3. Star Wars has all the actors and all the directors

Star Wars doesn’t need to do much to take over the internet besides just being itself—a fact confirmed earlier this year, when Disney/Lucasfilm opted to quietly post all the biggest news about the galaxy far, far away in modest press-release blog posts on First came the first picture of the complete Episode VII cast hanging out together at a script readthrough—a picture which already feels like canon, insofar as we’ve all spent months trying to figure out just what JJ Abrams is saying to Harrison Ford. Then came word that Star Wars was signing all the young directors, hiring Godzilla‘s Gareth Edwards and Chronicle‘s Josh Trank to make upcoming spinoffs, plus Looper‘s Rian Johnson for Episode VIII.

Likelihood That This Will All Come To Pass: 7. Disney hasn’t been shy about its aggressive plans for the Star Wars series—one per year remains the current plan—but that’s a lot of schedules to line up, scripts to develop, and hot young directors with other franchises to corral.

2. Suicide Squad will be crazy, crazy, crazy

And now for something completely different: Warner Bros. quietly announced via press release the craziest cast and concept for a major superhero movie in living memory. Oscar-winner Jared Leto will join beloved megastar Will Smith and human headlock Tom Hardy in a movie about supervillains working for the government. The whole thing’s being made by David “End of Watch” Ayer, and it’s based on a comic book known for its irredeemable, oft-killed characters.
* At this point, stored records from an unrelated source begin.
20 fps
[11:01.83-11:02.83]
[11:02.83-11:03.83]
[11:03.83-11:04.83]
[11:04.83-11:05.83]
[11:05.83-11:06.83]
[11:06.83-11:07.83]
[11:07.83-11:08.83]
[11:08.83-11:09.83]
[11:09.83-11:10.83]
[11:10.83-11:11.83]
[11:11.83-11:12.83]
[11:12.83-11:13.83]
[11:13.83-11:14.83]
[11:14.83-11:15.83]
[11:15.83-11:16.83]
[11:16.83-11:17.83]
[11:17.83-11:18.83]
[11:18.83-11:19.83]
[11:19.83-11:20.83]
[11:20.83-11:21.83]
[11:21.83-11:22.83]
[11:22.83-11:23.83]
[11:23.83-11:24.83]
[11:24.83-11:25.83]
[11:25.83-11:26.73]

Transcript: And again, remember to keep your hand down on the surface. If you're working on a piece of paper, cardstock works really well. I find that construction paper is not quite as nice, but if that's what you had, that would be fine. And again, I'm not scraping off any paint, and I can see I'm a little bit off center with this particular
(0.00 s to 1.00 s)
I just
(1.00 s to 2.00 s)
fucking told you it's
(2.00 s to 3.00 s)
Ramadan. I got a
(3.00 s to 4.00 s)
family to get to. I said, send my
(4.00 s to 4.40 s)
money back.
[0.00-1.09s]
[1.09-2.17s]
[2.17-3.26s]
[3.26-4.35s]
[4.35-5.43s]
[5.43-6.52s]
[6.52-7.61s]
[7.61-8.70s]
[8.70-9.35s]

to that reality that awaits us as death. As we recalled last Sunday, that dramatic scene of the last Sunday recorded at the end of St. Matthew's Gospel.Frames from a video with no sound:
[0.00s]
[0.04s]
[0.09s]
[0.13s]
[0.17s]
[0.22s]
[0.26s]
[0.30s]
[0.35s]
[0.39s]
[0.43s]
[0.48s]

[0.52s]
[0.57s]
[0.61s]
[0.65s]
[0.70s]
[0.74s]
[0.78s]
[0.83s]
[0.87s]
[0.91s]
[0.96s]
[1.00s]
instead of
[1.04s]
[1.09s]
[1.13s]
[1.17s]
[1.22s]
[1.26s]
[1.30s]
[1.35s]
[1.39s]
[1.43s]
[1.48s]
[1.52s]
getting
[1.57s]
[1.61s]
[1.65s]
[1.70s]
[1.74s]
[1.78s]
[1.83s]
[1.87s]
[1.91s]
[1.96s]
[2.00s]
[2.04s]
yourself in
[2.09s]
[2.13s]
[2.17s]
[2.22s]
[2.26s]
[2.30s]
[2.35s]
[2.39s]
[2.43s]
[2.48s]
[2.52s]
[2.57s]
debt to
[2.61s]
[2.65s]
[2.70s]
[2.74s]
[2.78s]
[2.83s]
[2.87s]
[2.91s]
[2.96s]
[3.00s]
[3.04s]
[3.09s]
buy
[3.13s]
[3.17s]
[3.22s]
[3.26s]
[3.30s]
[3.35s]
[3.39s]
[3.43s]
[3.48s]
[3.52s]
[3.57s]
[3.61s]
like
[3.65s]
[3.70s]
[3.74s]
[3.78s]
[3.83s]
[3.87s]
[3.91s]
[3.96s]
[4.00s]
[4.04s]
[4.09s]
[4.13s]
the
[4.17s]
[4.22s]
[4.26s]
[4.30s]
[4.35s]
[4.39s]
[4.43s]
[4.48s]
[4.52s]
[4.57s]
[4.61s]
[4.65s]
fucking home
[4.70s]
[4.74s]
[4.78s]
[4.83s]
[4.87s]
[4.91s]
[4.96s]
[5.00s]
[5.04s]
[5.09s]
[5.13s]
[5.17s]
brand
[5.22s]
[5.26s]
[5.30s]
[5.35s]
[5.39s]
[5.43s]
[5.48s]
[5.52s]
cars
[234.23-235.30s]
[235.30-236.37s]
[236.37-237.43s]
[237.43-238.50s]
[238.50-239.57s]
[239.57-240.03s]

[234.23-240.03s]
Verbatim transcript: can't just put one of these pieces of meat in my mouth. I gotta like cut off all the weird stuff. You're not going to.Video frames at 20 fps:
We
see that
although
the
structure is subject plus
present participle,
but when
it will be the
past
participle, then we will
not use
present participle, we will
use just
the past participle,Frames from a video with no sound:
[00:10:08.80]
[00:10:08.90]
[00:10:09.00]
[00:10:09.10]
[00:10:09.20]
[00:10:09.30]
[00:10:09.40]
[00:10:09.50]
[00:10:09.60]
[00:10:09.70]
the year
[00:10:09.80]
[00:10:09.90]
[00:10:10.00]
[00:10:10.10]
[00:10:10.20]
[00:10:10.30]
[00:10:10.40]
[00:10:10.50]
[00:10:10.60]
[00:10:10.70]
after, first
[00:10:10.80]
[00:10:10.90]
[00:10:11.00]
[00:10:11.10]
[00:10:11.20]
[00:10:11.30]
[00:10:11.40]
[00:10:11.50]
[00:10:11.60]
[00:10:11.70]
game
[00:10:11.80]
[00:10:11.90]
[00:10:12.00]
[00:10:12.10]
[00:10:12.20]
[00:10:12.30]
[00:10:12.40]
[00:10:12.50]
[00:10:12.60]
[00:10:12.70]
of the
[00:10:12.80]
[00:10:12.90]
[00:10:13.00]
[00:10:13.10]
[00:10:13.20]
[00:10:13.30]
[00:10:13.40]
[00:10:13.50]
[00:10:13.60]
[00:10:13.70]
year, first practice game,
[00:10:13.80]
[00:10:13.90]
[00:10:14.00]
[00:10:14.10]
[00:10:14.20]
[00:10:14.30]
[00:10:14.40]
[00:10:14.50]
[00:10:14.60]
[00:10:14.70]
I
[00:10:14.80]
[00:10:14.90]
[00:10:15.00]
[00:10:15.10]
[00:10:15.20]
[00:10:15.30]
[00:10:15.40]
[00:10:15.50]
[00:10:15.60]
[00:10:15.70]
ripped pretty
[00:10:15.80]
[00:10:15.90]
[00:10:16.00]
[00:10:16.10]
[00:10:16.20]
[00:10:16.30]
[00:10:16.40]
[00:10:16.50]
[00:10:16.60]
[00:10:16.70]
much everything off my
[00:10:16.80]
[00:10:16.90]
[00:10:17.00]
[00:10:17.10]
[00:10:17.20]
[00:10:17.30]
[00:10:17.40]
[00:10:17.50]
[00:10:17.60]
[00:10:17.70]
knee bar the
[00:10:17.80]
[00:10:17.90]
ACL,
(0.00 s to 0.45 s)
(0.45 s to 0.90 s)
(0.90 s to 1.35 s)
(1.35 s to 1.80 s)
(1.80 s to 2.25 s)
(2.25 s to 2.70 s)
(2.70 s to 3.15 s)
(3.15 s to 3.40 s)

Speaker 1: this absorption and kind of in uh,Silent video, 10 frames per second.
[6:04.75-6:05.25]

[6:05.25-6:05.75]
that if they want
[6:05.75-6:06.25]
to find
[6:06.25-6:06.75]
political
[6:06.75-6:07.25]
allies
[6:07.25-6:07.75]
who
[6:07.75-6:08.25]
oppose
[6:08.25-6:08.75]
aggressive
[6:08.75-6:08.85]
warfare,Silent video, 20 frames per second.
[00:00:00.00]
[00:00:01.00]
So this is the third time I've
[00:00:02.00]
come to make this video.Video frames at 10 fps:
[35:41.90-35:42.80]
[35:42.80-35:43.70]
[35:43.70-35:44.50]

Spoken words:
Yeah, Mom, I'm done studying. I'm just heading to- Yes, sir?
Likelihood That This Will All Come To Pass: A complicated response here. The movie is definitely getting made (10), but the bigger question is whether Suicide Squad will be the unfiltered crazypants blockbuster opera of a thousand fanboys’ dreams. Let’s optimistically call it a 9 and hope that Margot-Robbie-as-Harley-Quinn and Jared-Leto-as-the-Joker will basically be a superpowered Sid & Nancy.

1. Marvel’s Phase 3 has Phases within Phases

Who’s having more fun than Marvel? 2014 saw the release of Captain America: The Winter Soldier and Guardians of the Galaxy, two blockbusters that became commercial successes and critical darlings. They’re just a few months away from releasing Avengers: Age of Ultron, the beyond-anticipated sequel to the biggest superhero movie ever. Oh, there was that bit of unpleasantness with Ant-Man—a movie that seems destined to be subsumed into the Summer of Avengers 2—but Marvel closed out a triumphant 2014 by opening up the vaults and announcing every movie that could ever be announced. Iron Man joins Captain America 3! An official release date for Thor 3! A two-part Avengers prequel! Movies that don’t star white dudes named Chris! All this, plus a sense of humor: Thanks to an initial joke title for the Cap threequel, “Serpent Society” was a thing that was trending on Twitter.

Likelihood That This Will All Come To Pass: Every time Marvel says that something is going to happen four years from now, one’s natural inclination is to be a little bit skeptical. So let’s give this one a 9, but only because it seems entirely likely that Marvel will shift around release dates to fit in a few more movies between now and 2020.